Después de 18 años de una intensa búsqueda, la desaparición de Mariana Loreto Sepúlveda, quien tenía 19 años cuando salió de su casa en Conchalí el 29 de agosto de 2008 con su uniforme escolar, podría tener un giro. Un hombre que vivía cerca de la joven se presentó ante Carabineros para confesar que la habría asesinado. Su relato aún debe ser corroborado por los investigadores, quienes buscan evidencia que confirme su versión.
El caso, que mantuvo a su familia en una cruel incertidumbre durante casi dos décadas, vuelve a estar bajo la lupa, reabriendo interrogantes sobre lo ocurrido aquel día y sobre las diligencias realizadas en estos largos años. Mariana debía llegar a un liceo en Independencia, pero nunca lo hizo, iniciando una búsqueda incesante.
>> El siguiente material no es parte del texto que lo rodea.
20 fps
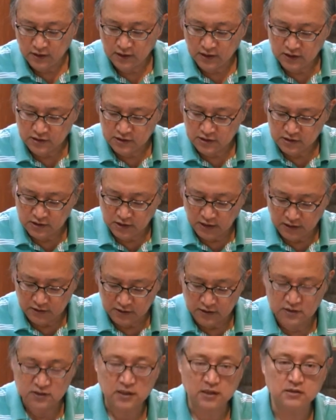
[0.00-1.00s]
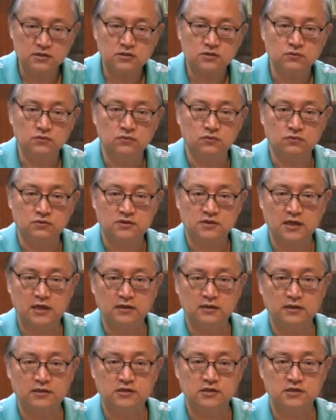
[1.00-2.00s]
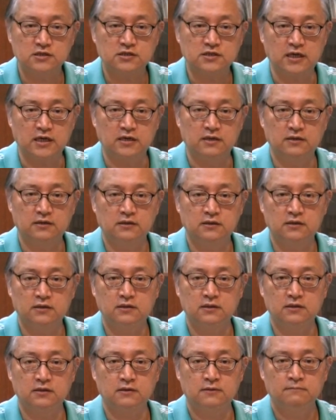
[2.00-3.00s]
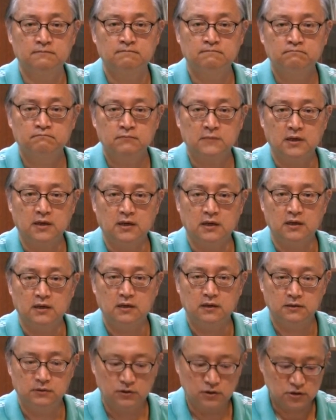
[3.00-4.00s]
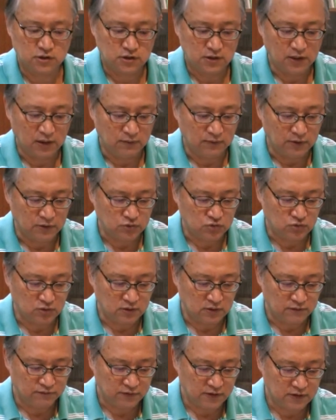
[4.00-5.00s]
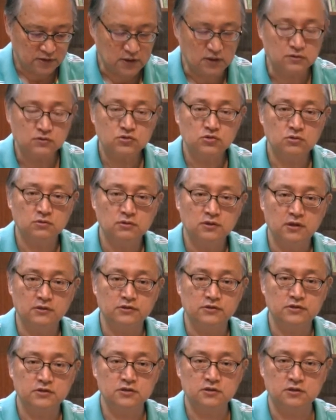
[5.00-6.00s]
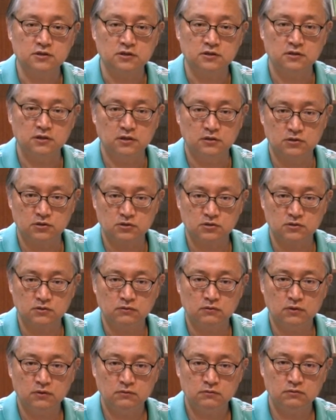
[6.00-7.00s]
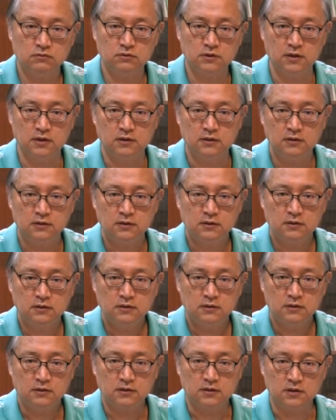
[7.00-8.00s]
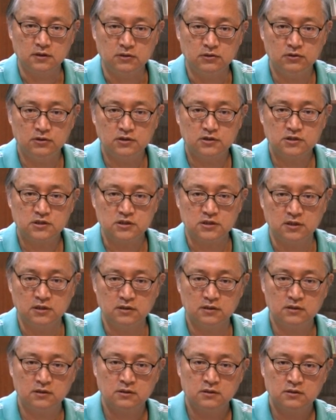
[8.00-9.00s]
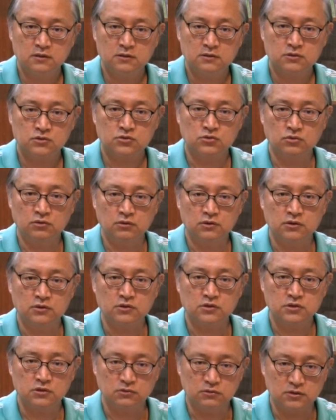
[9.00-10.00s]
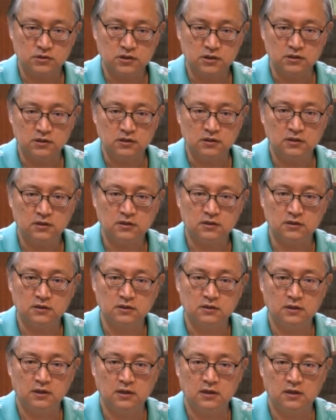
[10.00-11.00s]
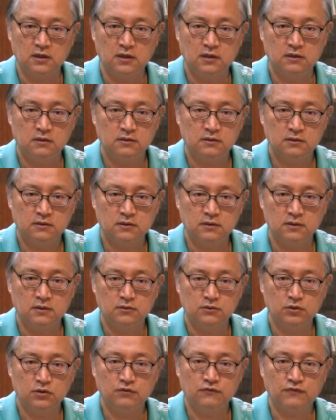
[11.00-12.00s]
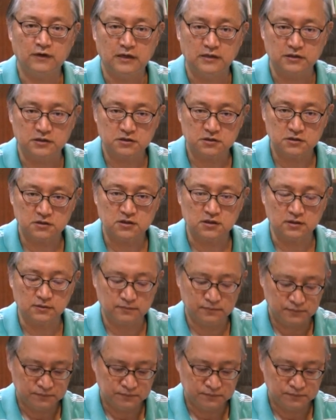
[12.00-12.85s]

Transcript: 代之下第三十五章呢，记载了一个啊约西亚王做了非常重要的事情，也就是恢复了一个逾越节所有守节的一个啊呃律法的事情。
“Mi hija salió con su uniforme y nunca más la vimos”, relató Marta León, madre de Mariana, en 2019, once años después de la desaparición.
La familia de Mariana Sepúlveda recorrió hospitales, postas y acudió a Carabineros, buscando alguna pista. Inicialmente, una de las hipótesis fue que la joven se había marchado voluntariamente, una idea que, si la confesión se acredita, ocultaría un homicidio. La incertidumbre de no saber si su hija estaba viva o muerta acompañó a Marta León por años.
La familia incluso tuvo que dejar la casa que arrendaba en el pasaje Logroño, en Conchalí, un lugar que para la madre siempre estuvo ligado a la esperanza del regreso de Mariana. «Lloré mucho. Pensaba que si la Lore salió de ahí, ahí iba a volver», recordó en su momento.
Actualmente, este mismo lugar es foco de diligencias policiales. Según la versión del detenido, Mariana habría entrado a su domicilio el día de la desaparición. Tras una discusión, el hombre confesó haberla asesinado y enterrado su cuerpo en la propiedad. Cinco años después, en 2013, habría desenterrado los restos y los habría arrojado a la basura. Sin embargo, ninguna de estas afirmaciones ha sido acreditada aún.
Carabineros está realizando una exhaustiva investigación en el inmueble para encontrar elementos que confirmen o descarten el testimonio del implicado. La prioridad es reconstruir la cronología de los hechos, establecer con certeza lo que pasó aquella mañana de agosto de 2008 y determinar el paradero de los restos.
La investigación actual deberá esclarecer todas estas incógnitas y determinar la verdad de lo ocurrido.